#### Task brief
The range runs from the line containing "[0:00.83-0:01.67]" to the last line of the entries. Copy that range exactly, omitting pictures.

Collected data

============================================================

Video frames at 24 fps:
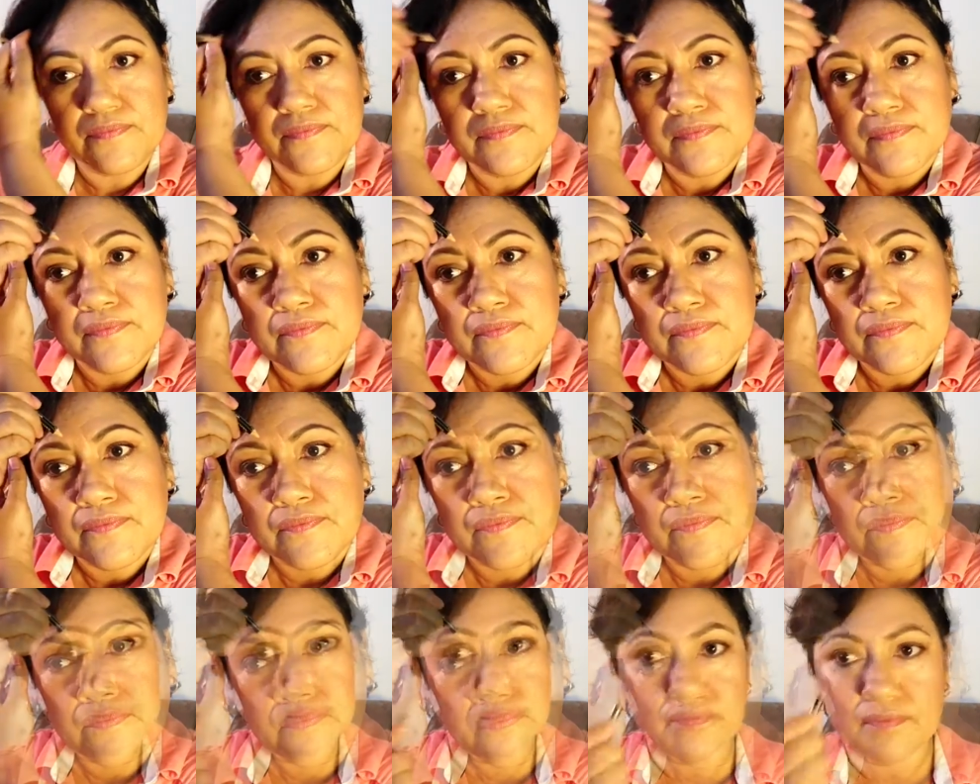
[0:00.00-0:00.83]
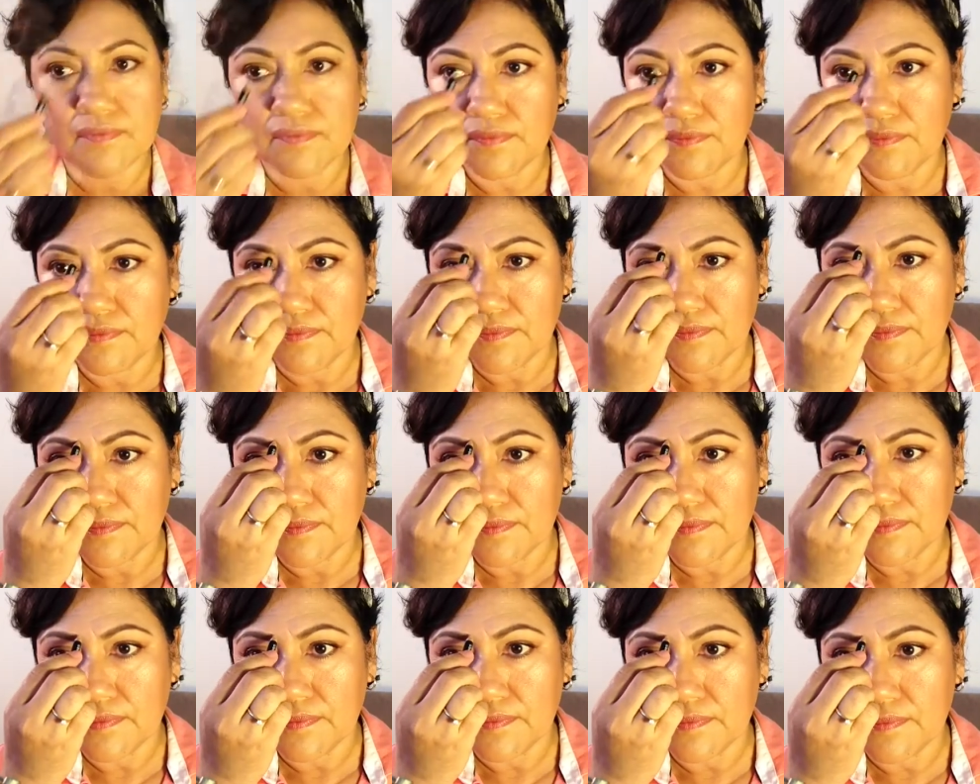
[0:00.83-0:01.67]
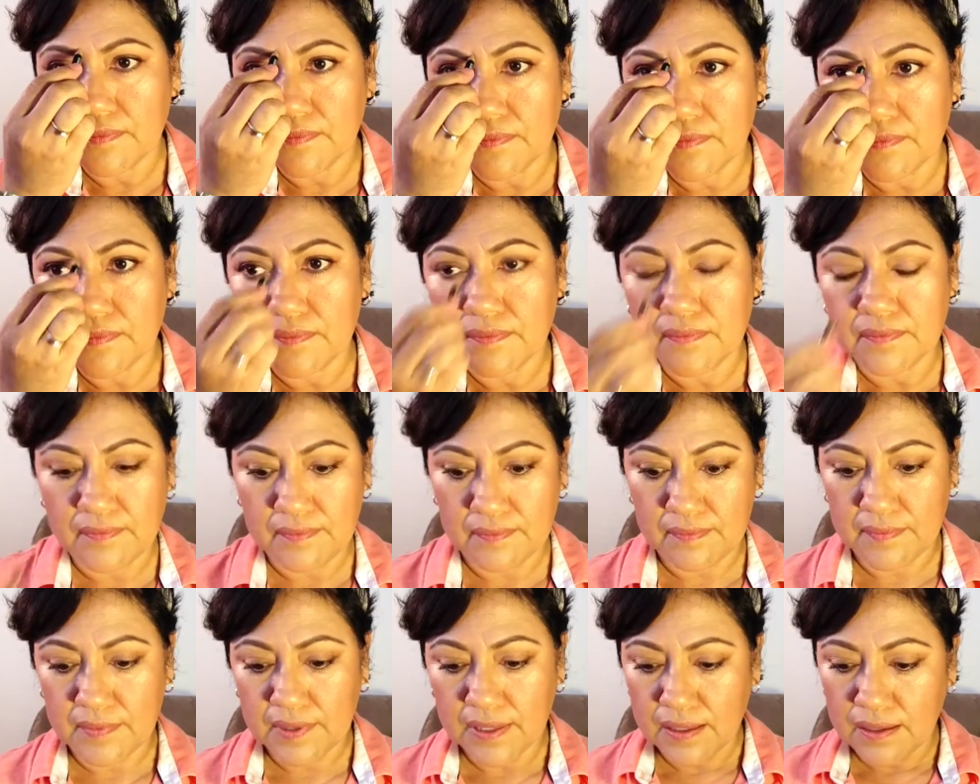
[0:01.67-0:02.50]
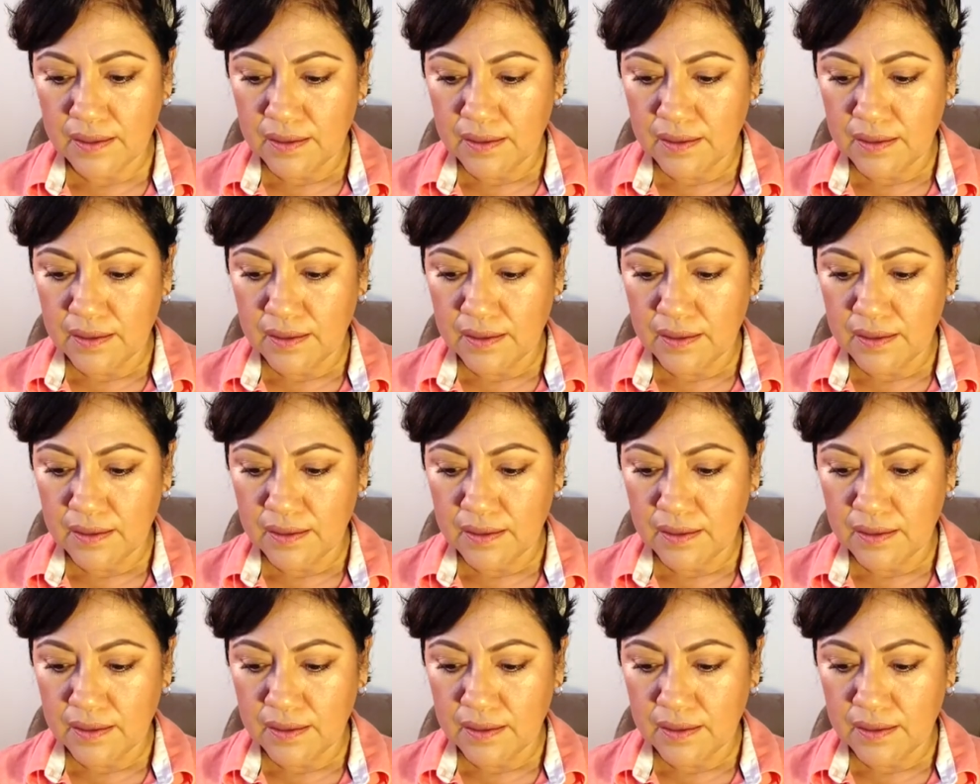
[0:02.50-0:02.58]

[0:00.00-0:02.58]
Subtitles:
Nothing is said.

============================================================

#### Result of the exercise
[0:00.83-0:01.67]
[0:01.67-0:02.50]
[0:02.50-0:02.58]

[0:00.00-0:02.58]
Subtitles:
Nothing is said.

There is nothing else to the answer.